Exercise brief | Please transcribe the records precisely; pictures stay out of your copy.

Given information |

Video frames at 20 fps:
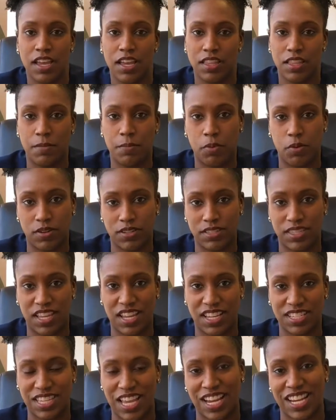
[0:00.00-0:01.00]
The important thing
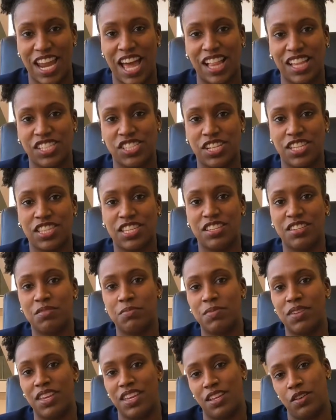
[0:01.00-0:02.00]
is acknowledging
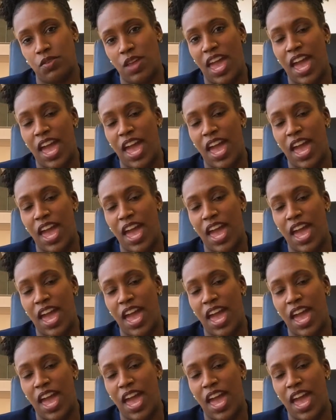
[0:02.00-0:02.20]
them and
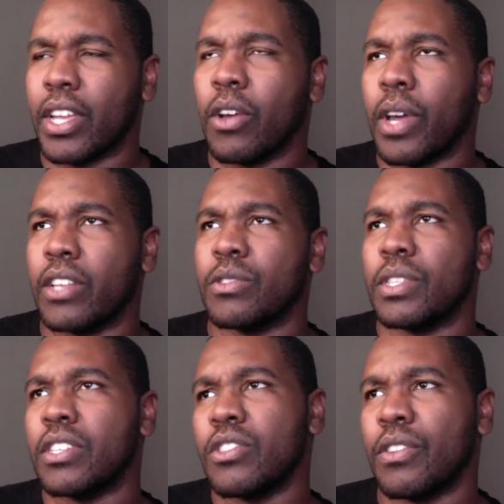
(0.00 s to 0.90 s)
okay, so in
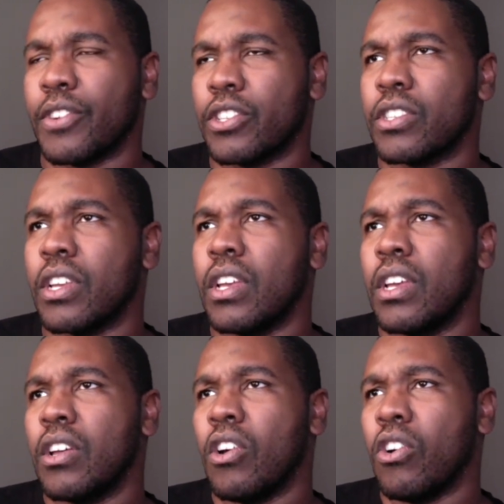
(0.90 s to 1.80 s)
this universe,
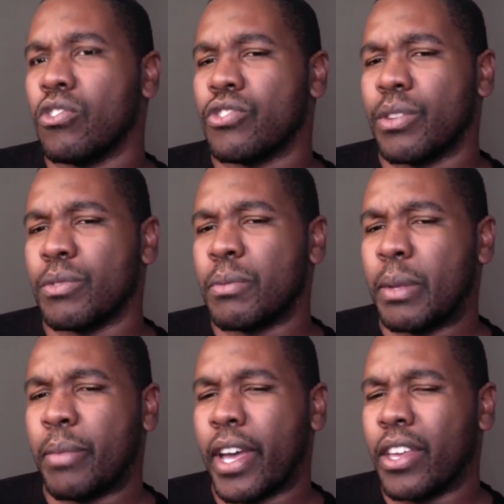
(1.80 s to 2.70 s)
Ultron was
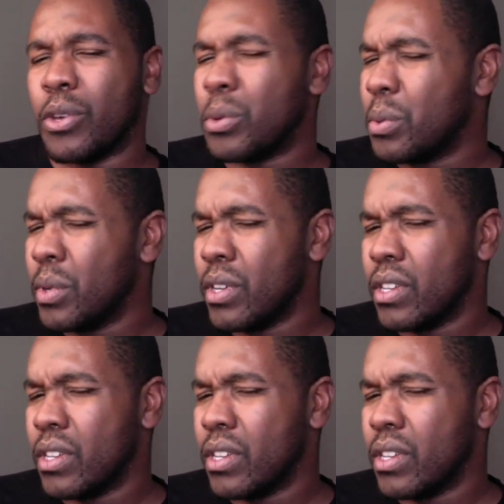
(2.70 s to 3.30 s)
made by who?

Solution for this task |
Video frames at 20 fps:
[0:00.00-0:01.00]
The important thing
[0:01.00-0:02.00]
is acknowledging
[0:02.00-0:02.20]
them and
(0.00 s to 0.90 s)
okay, so in
(0.90 s to 1.80 s)
this universe,
(1.80 s to 2.70 s)
Ultron was
(2.70 s to 3.30 s)
made by who?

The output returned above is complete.